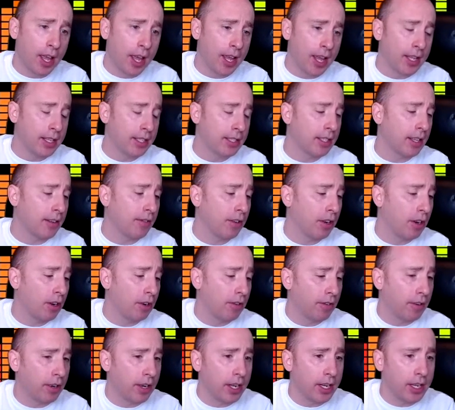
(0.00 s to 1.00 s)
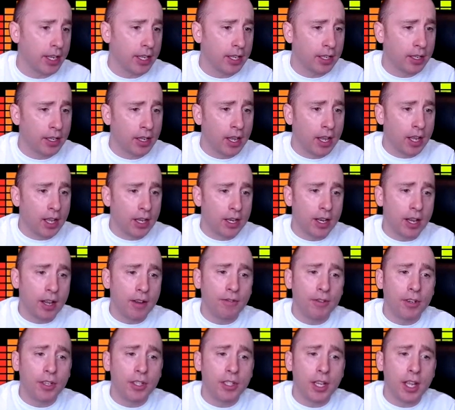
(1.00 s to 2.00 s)
A7 over E. And
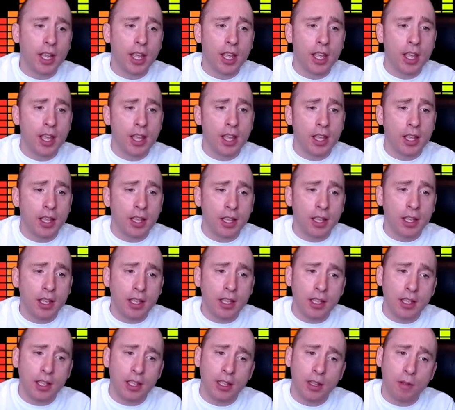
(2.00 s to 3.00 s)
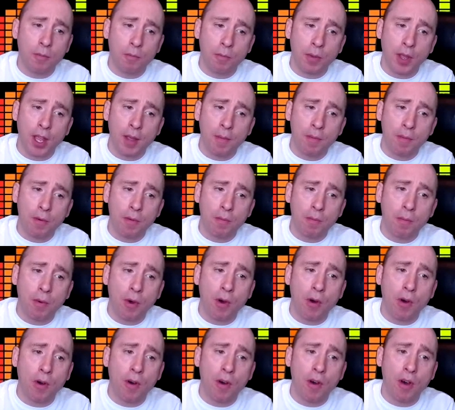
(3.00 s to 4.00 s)
every day the paper
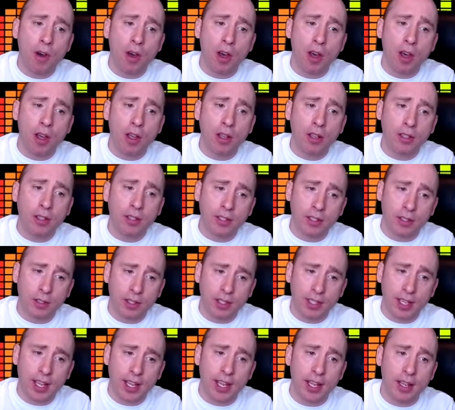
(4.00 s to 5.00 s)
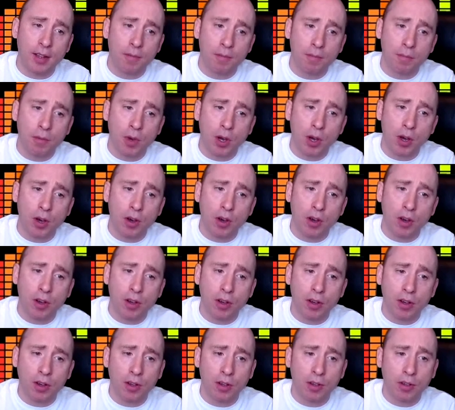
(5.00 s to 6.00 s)
boards a day
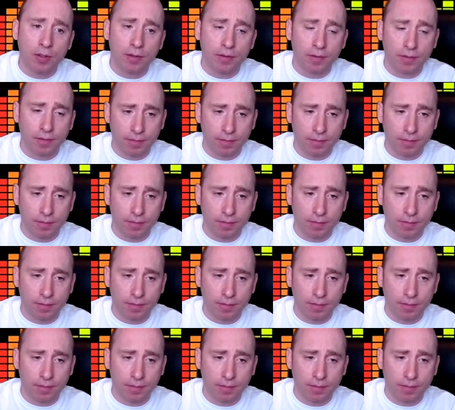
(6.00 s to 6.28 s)
more.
---+---
**ACTIVITY**
Every line of the data should be transcribed exactly. Omit the images.

**TASK RESULT**
(0.00 s to 1.00 s)
(1.00 s to 2.00 s)
A7 over E. And
(2.00 s to 3.00 s)
(3.00 s to 4.00 s)
every day the paper
(4.00 s to 5.00 s)
(5.00 s to 6.00 s)
boards a day
(6.00 s to 6.28 s)
more.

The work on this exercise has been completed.